SaGA Gesture-Speech Alignment Multi-Tier Annotation
Multi-tier ELAN-style annotation of co-speech gestures and their alignment with spoken language. Annotators segment gesture phases and types on parallel timeline tiers, classify handedness and spatial reference frames, and transcribe concurrent speech. Based on the SaGA corpus.

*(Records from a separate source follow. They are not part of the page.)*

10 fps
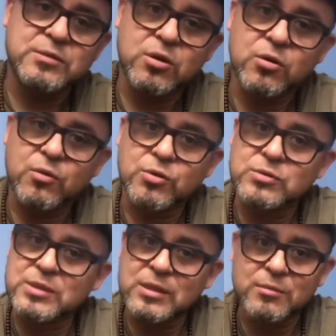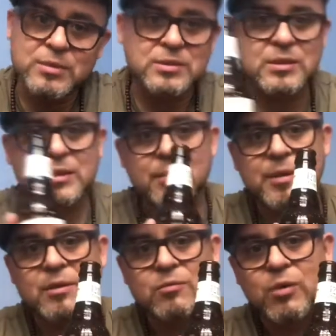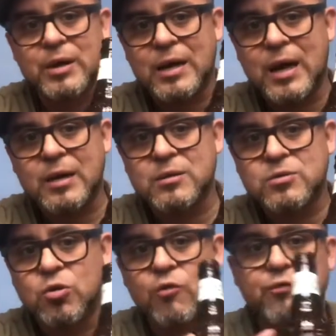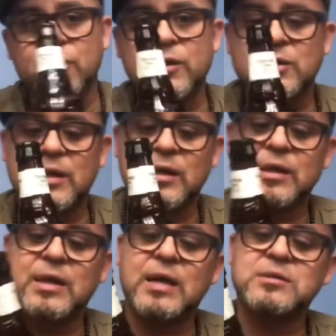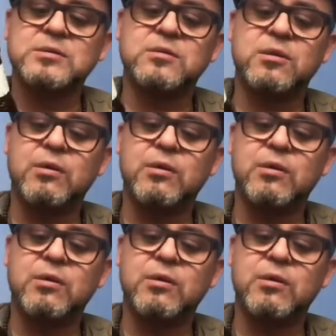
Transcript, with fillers: so when you see limited, I mean, why not? Go for it. You're not going to catch this on a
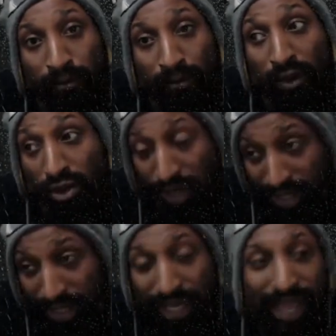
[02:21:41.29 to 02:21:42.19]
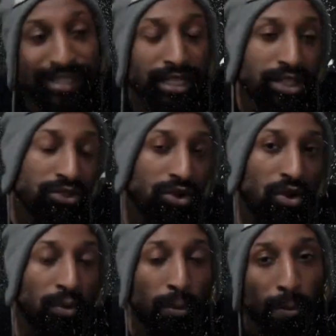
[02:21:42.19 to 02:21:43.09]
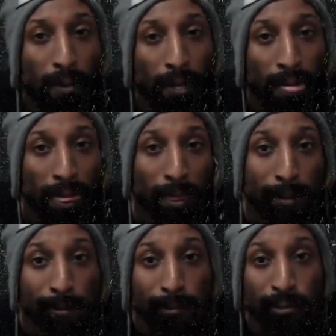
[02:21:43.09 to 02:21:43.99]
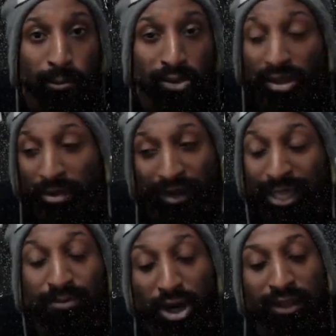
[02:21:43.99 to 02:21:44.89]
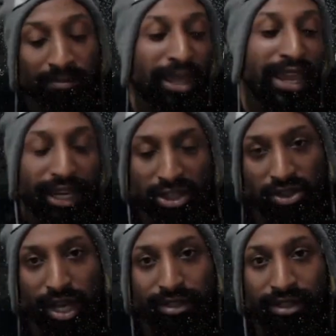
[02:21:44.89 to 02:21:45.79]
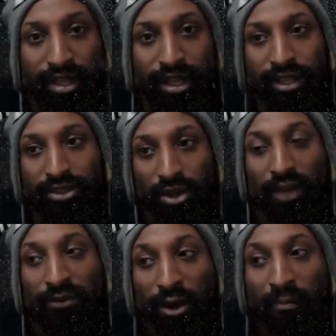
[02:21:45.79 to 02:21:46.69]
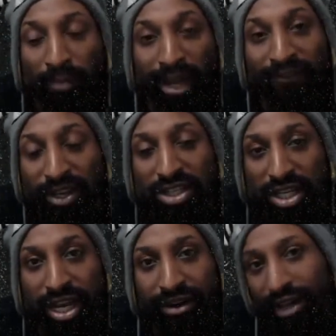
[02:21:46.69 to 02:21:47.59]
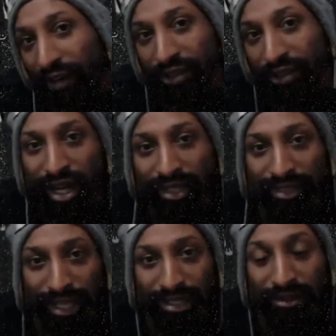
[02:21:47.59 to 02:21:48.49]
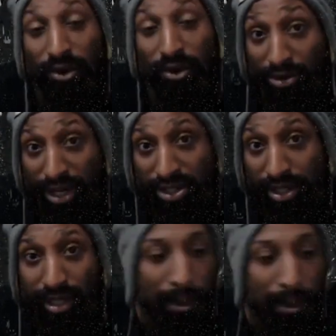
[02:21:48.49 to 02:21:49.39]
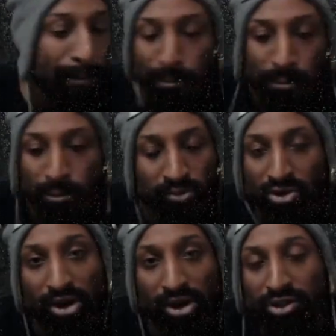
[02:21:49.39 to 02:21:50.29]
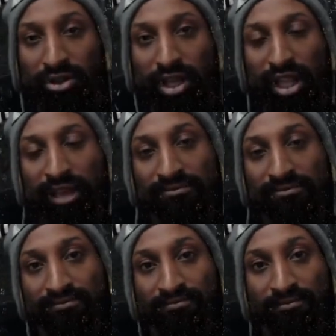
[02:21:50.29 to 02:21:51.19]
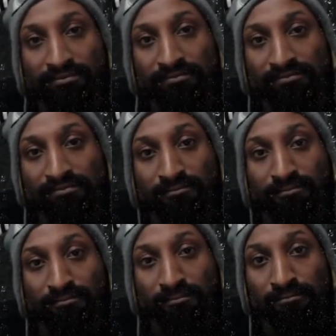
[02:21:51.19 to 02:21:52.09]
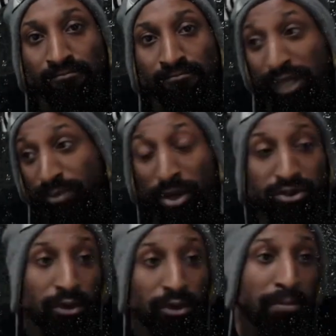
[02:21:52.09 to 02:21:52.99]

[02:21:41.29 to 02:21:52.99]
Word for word: The trustee has the control. That's part of being in a trust. And so if you're a beneficiary of the United States corporation, you don't control none of that. You're not supposed to.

Configuration Fileconfig.yaml
# SaGA Gesture-Speech Alignment Multi-Tier Annotation Configuration
# Based on Luecking et al., Gesture 2013
# Paper: https://doi.org/10.1075/gest.13.2.07luc
# Task: ELAN-style multi-tier annotation of co-speech gesture phases, types, and alignment
annotation_task_name: "SaGA Gesture-Speech Alignment Multi-Tier Annotation"
task_dir: "."
# Data configuration
data_files:
- sample-data.json
item_properties:
id_key: "id"
text_key: "video_url"
# Output
output_annotation_dir: "annotation_output/"
output_annotation_format: "json"
# Annotation schemes - ELAN-style parallel tiers aligned to the video timeline
annotation_schemes:
# Tier 1: Gesture phase segmentation
- name: "gesture_phase_tier"
description: |
Segment each gesture into its kinematic phases following McNeill's
framework. Mark the onset and offset of each phase: preparation,
stroke (the meaningful core), hold, retraction, and rest position.

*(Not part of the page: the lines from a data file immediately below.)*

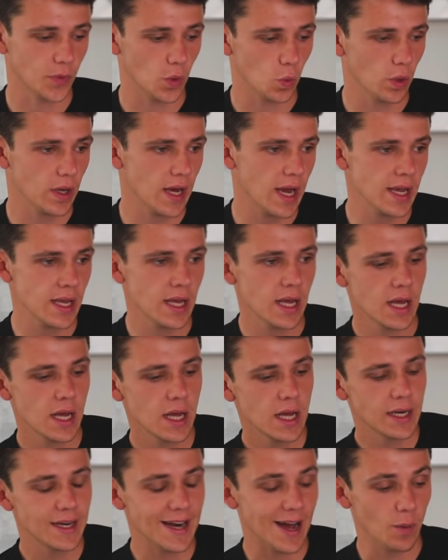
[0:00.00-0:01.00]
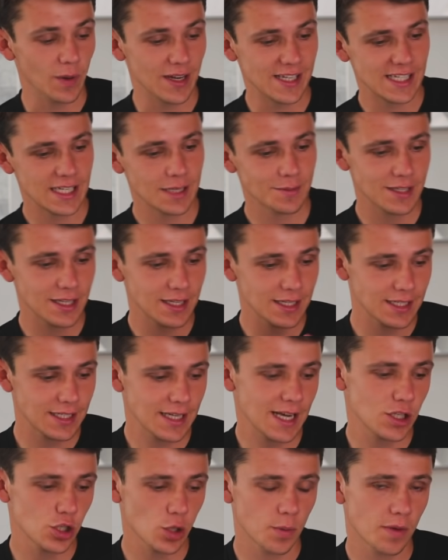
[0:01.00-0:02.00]
Okay, now in terms of the
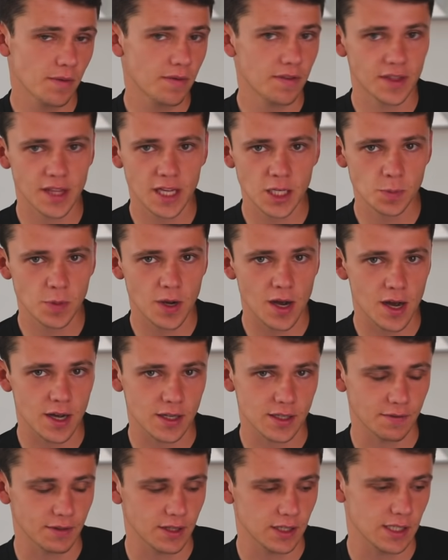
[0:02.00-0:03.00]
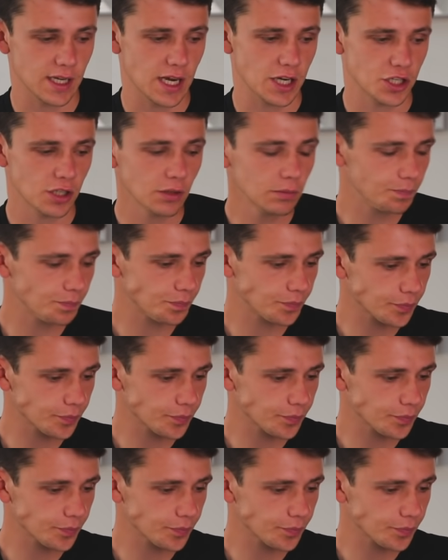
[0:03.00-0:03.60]
setup for this part of the session,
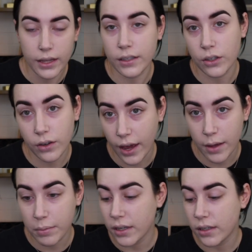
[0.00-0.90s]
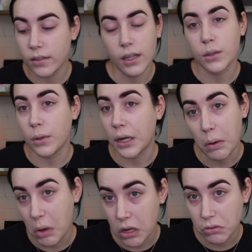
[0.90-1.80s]
and that's okay because that's what
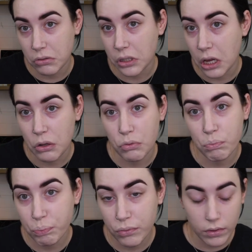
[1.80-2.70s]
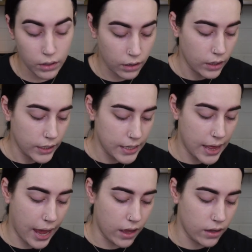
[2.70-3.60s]
I want, so to
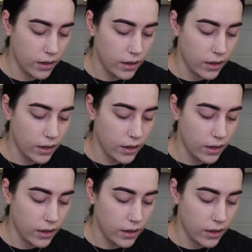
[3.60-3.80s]
that.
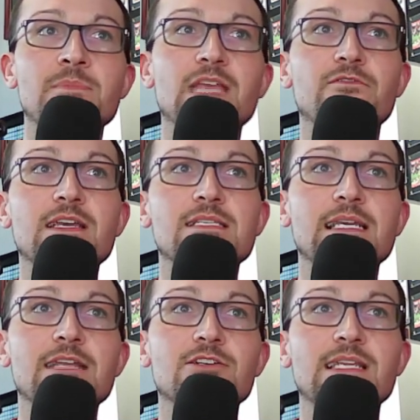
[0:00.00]

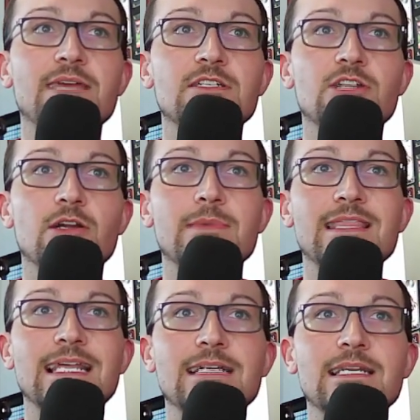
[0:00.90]
Investigators have determined
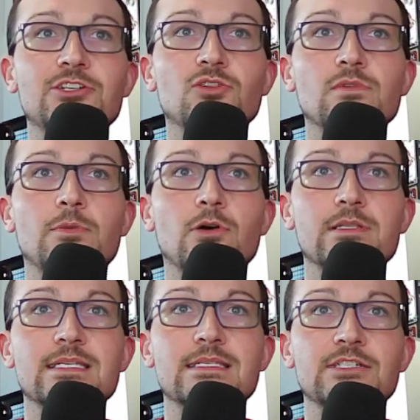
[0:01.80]
that initial
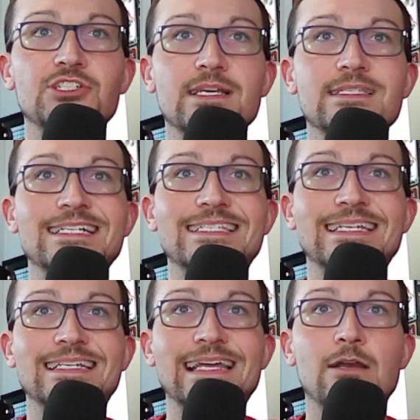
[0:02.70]
reports suggesting
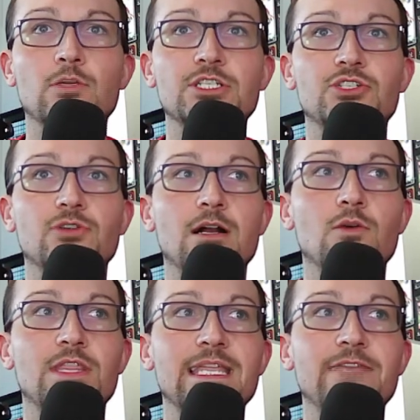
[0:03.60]
Sick Nick was struck
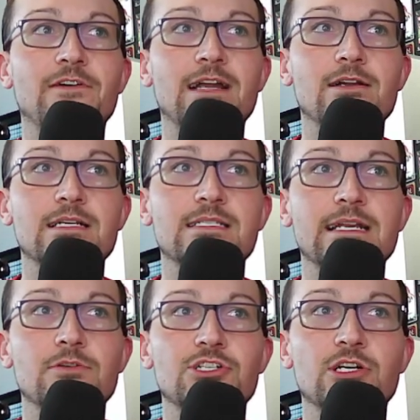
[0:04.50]
with a fire
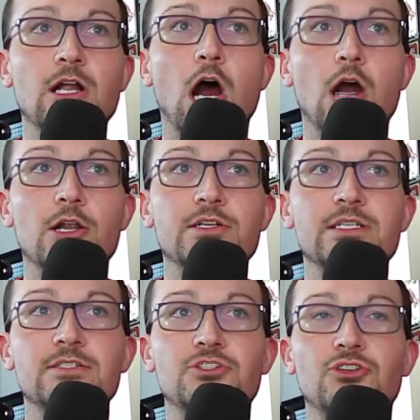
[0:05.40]
extinguisher aren't
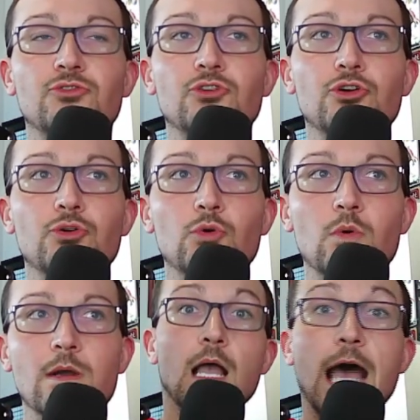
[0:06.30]

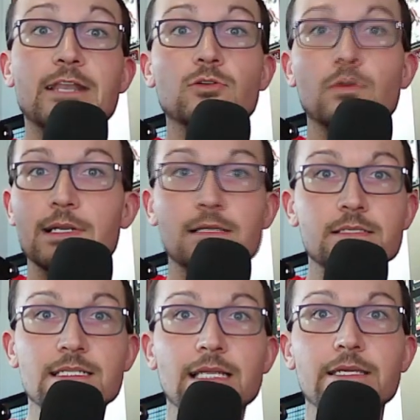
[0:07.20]
true. I don't know what
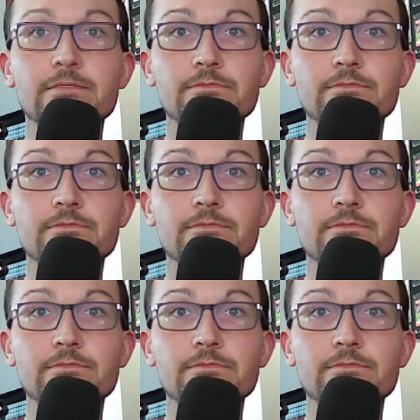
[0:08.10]
else to tell you.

annotation_type: "video_annotation"
mode: "segment"
labels:
- name: "preparation"
color: "#F59E0B"
tooltip: "Hand moves from rest to the beginning of the stroke; limb moves toward gesture space"
- name: "stroke"
color: "#EF4444"
tooltip: "The meaningful, effortful core of the gesture; peak of motion and meaning"
- name: "hold"
color: "#3B82F6"
tooltip: "Hand temporarily freezes in position before or after the stroke"
- name: "retraction"
color: "#10B981"
tooltip: "Hand returns from gesture space back toward rest position"
- name: "rest"
color: "#9CA3AF"
tooltip: "Hands at rest position (on lap, table, or at sides); no gestural activity"
show_timecode: true
video_fps: 25
# Tier 2: Gesture type classification (per gesture unit)
- name: "gesture_type_tier"
description: |
Classify each gesture unit by its semiotic type following Kendon and
McNeill's taxonomy. A gesture unit spans from the first preparation
to the final retraction of a continuous gestural movement.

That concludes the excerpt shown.